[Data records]
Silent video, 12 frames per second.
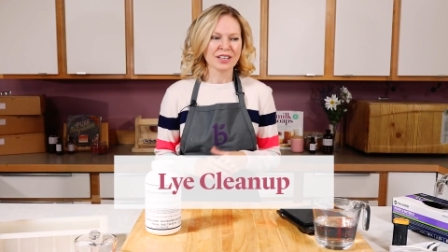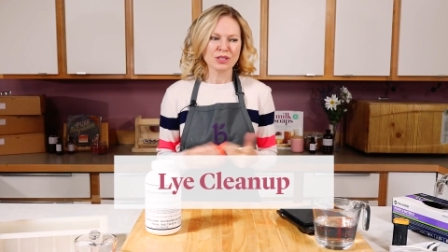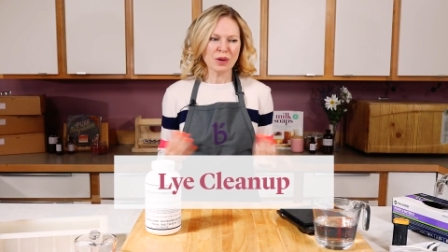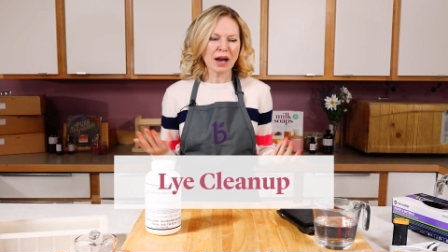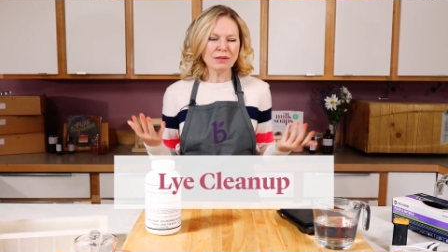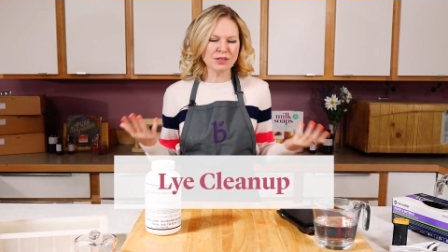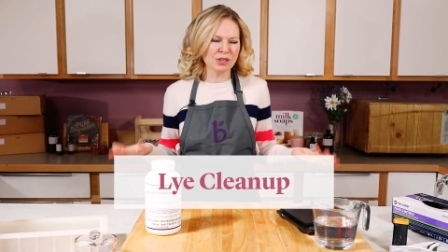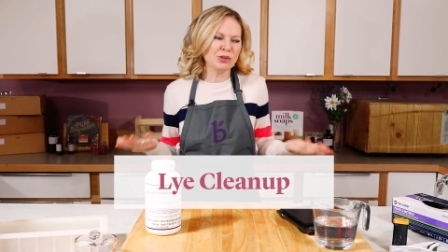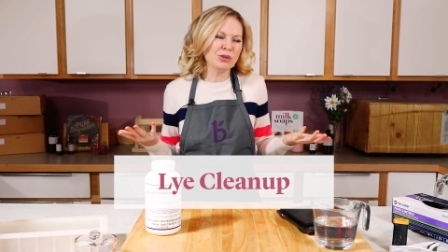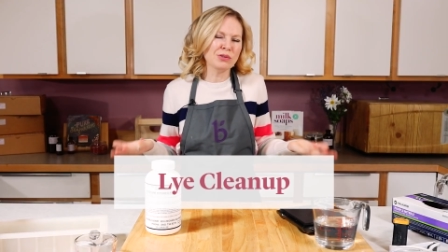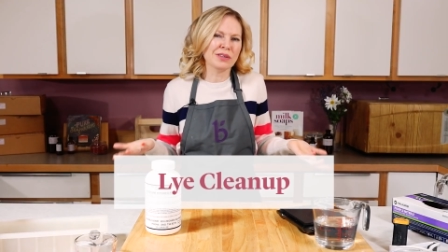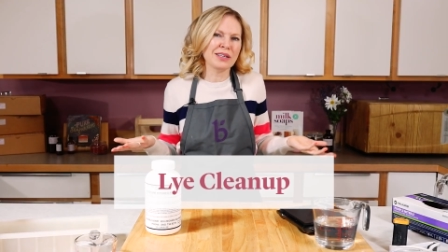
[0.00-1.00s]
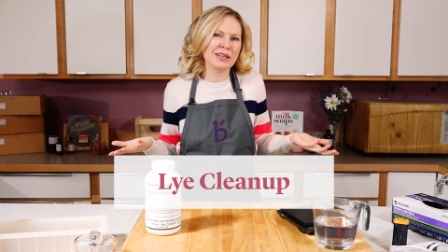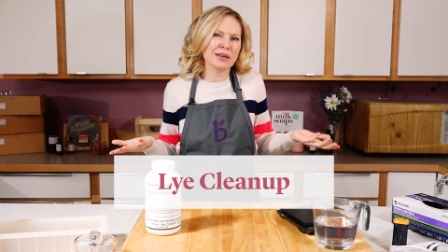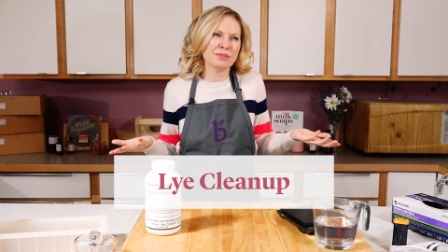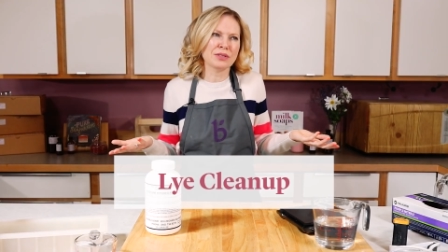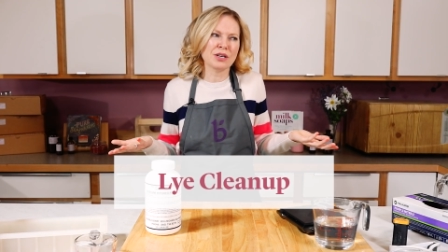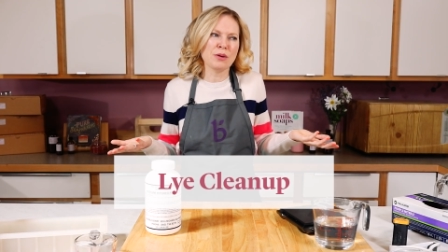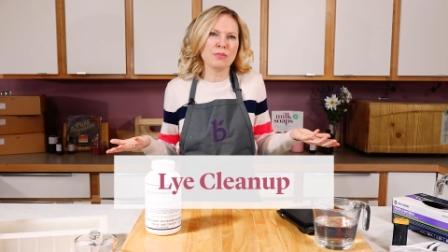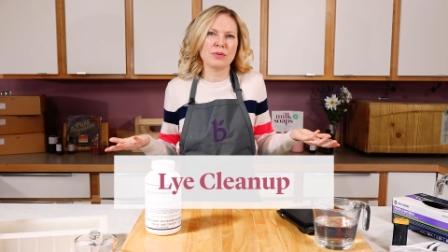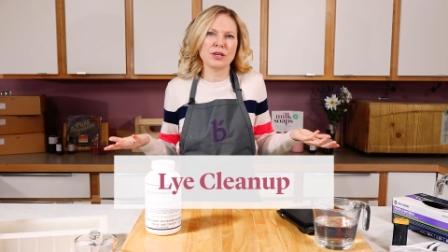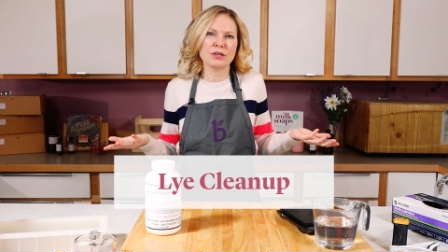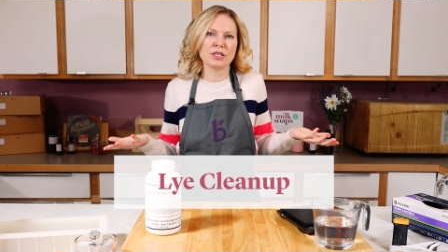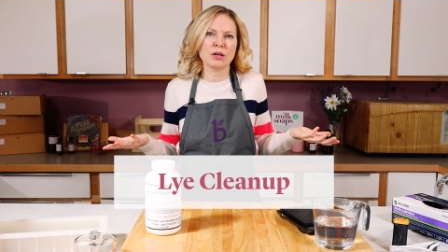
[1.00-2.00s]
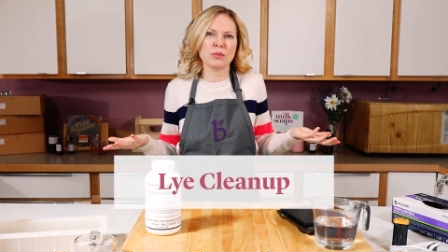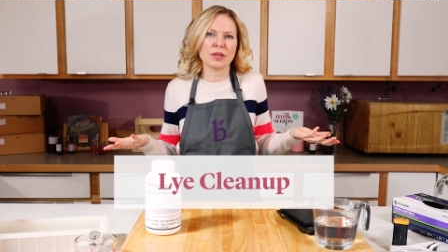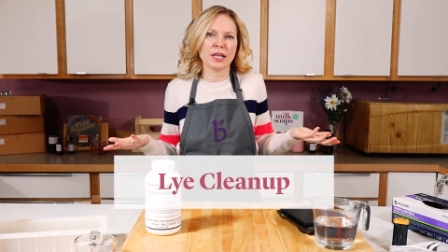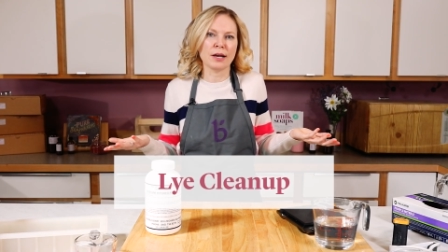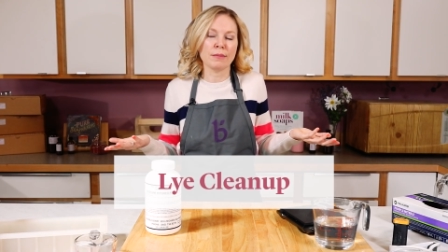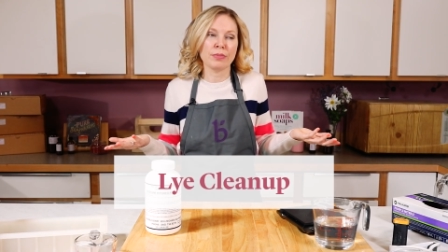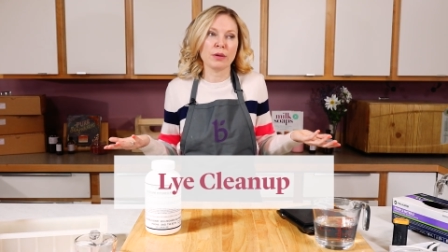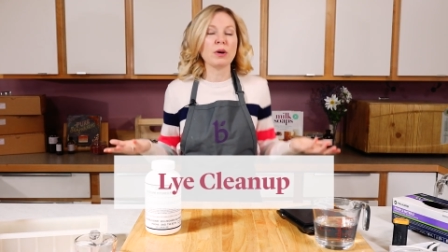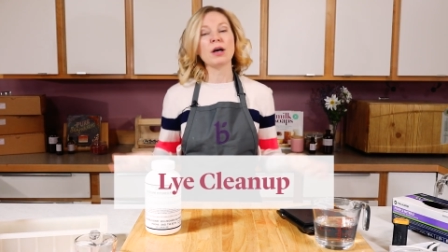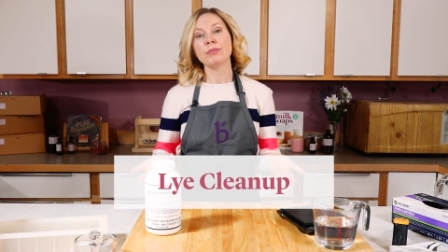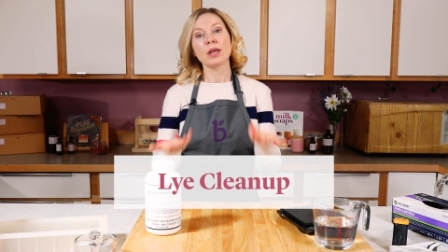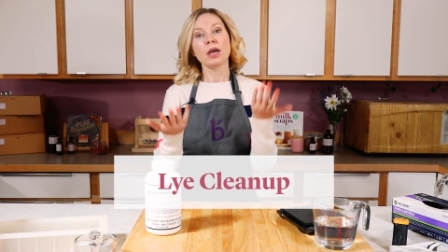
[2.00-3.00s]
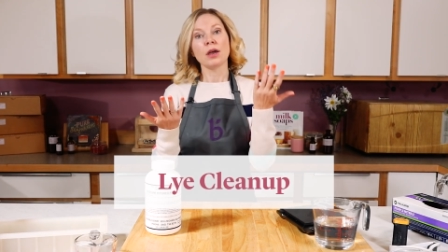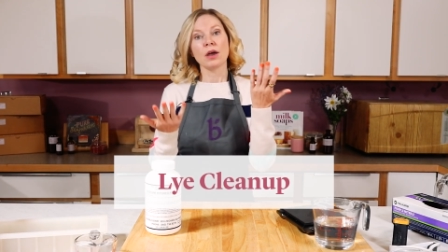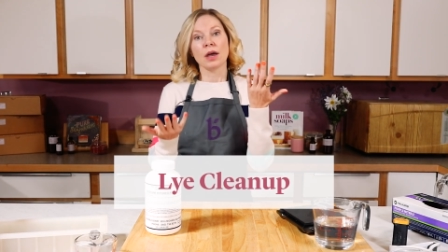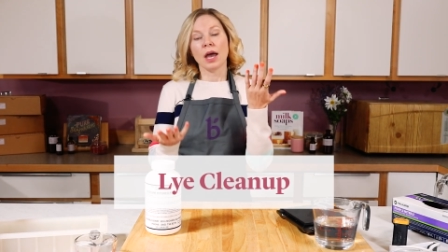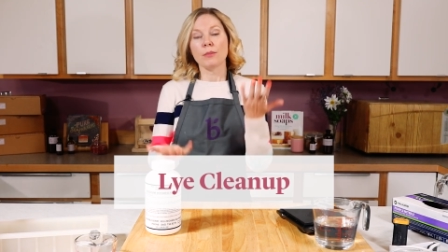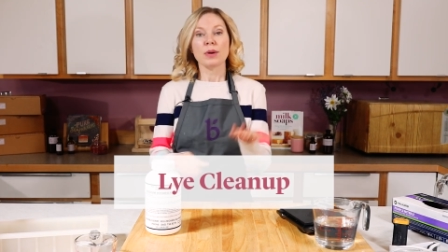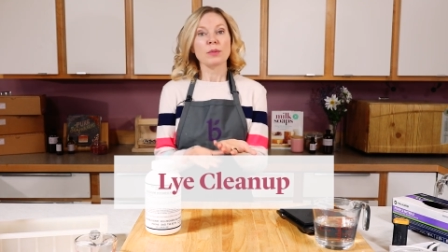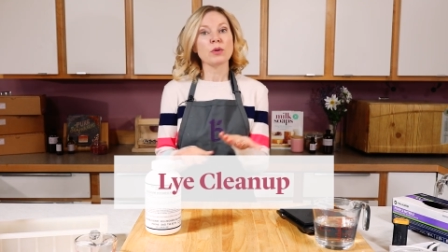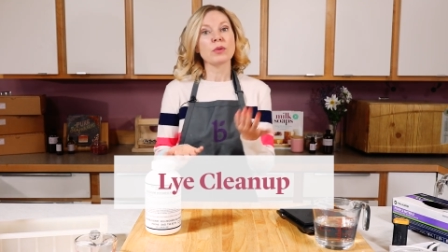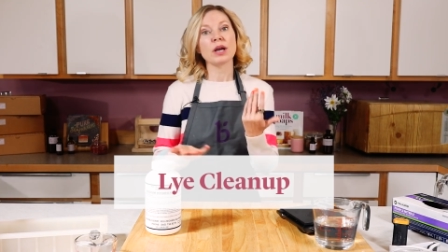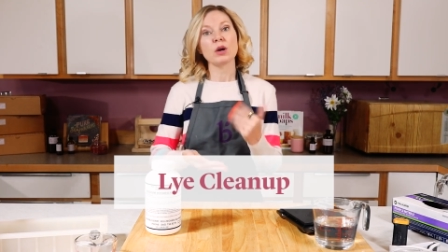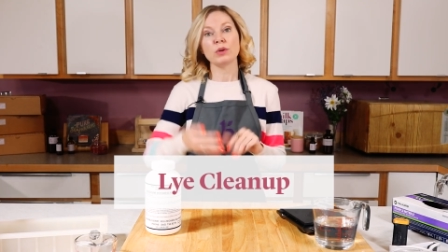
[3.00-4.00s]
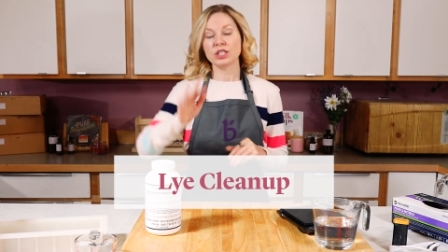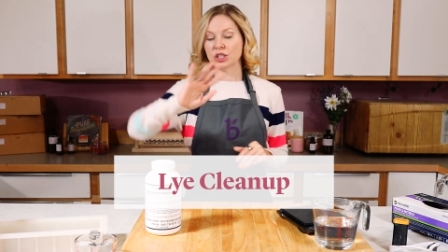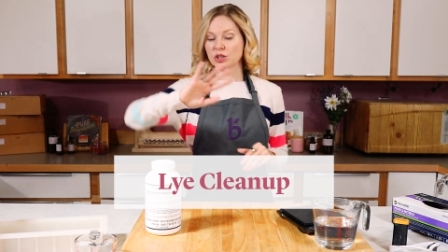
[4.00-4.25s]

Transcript: So how do you clean up soap when you're done with it? Well, at Brambleberry, we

_Try it_
Verbatim copy with pictures excluded: write out the records above in full.

_Written answer_
Silent video, 12 frames per second.
[0.00-1.00s]
[1.00-2.00s]
[2.00-3.00s]
[3.00-4.00s]
[4.00-4.25s]

Transcript: So how do you clean up soap when you're done with it? Well, at Brambleberry, we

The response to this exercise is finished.